Editing was completed by the end of November and the six episodes were broadcast between 19 January and 23 February 1994. The series was heralded by a press release promising the dawn of a bright age in news, saying that ‘today’s viewer must be able to “feel the reality of news” and will only do so if broadcast reality is assisted in a process called Ultranews’. Most of it was standard PR stuff, but buried among the biographies of the cast and principal crew were interesting embellishments to Morris’s CV: ‘In the eighties, numerous local radio stations found themselves unable to tolerate someone who would fill a news studio with helium seconds before a broadcast, resulting in the announcer reporting a motorway pile-up in the voice of a smurf. In 1990, Radio Bristol choked when Morris did a running commentary over a live news bulletin; later that year GLR decided that his vigorous pursuit of their brief “Get us into trouble” had put them in jeopardy – Morris left.’ It was this press release that gave birth to so many of the myths and legends about Chris Morris. Even by his own lofty standards of misdirection, it was astonishing how full a life of their own these tales took on, repeated without comment in both friendly and critical press reports. Journalists swallowed the tales without blinking or thinking about how difficult it would be to fill a studio with helium without a newscaster knowing or, indeed, dying. But perhaps strangest of all was the way in which Morris’s own friends and colleagues from those early days have come to accept them as if they were actual memories of the late 1980s and early 1990s, even though they didn’t start to circulate until after
The Day Today
was broadcast in early 1994.

It was hardly as if stories needed to be invented to create more excitement about the show. A background buzz of interest in
The Day Today
had been building from the moment of its commissioning. As early as summer 1993
The Times
said, ‘Anything with Steve Coogan, Chris Morris, Rebecca Front and Armando Iannucci is worth cancelling a wedding for.’
38
The
Independent
did a feature they wanted to accompany with a group shot of the principals. Morris, already very careful in how he presented himself, didn’t want to be photographed at all, and neither he nor Iannucci wanted to be seen as part of a ready-made troupe. Journalist Robert Hanks made it clear he found the reluctance to do regular publicity made them seem rather precious.

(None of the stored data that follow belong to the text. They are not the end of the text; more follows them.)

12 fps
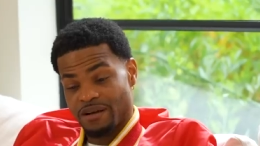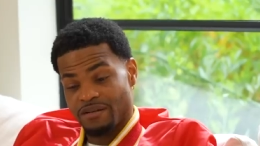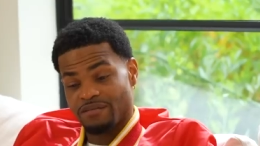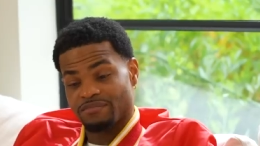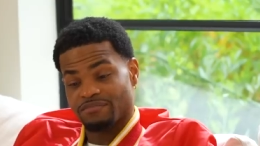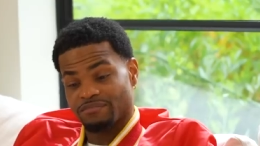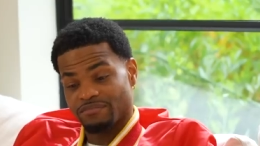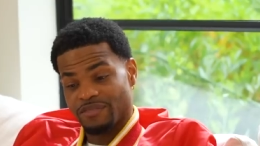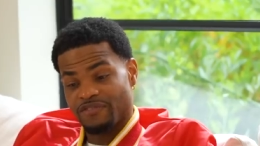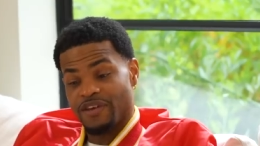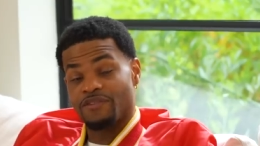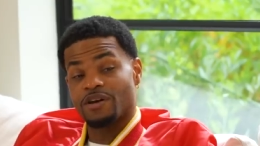Carrey.
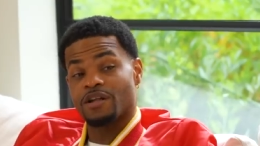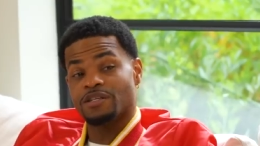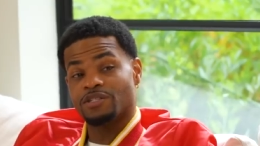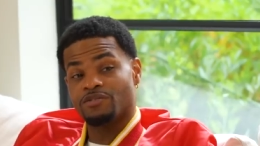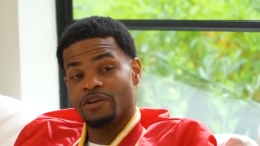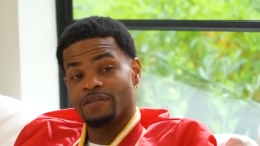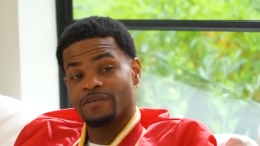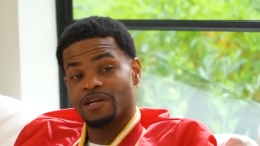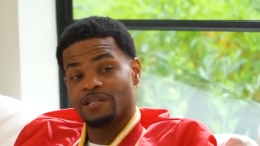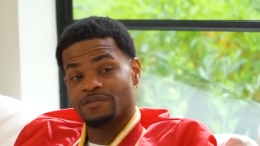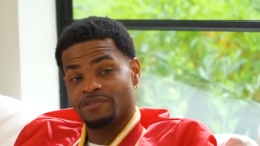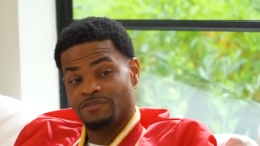Favorite color is green
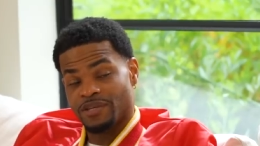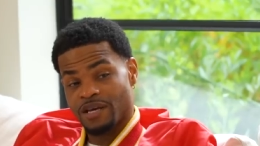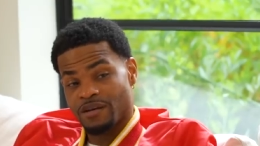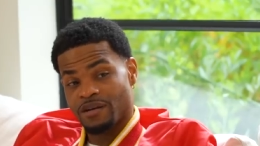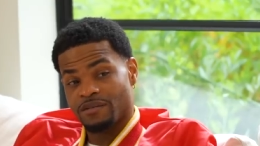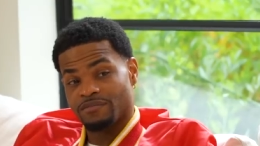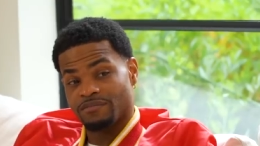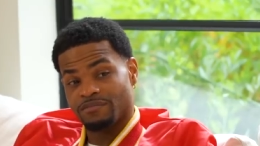because of Jim Carrey.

The interest they stirred was inevitable – a show about the media was always going to be watched closely by the media simply because it was about its favourite subject. Then there was the very specific fan base that
On the Hour
had won who would also be paying close attention. They were partly attracted to the show because it was so cleverly observed with the layers of subtle references which could be cherished and the numerous memorable lines to be savoured. It had attitude that you could line up with, and that made it something to be protective about, something to own. Fans were articulate, opinionated and media-literate. They would be waiting to see if the evocative world of
On the Hour
had sold out in an attempt to be a hit on TV. It all meant that the show itself then had not only to be good, but to be as good as everyone was saying it was going to be.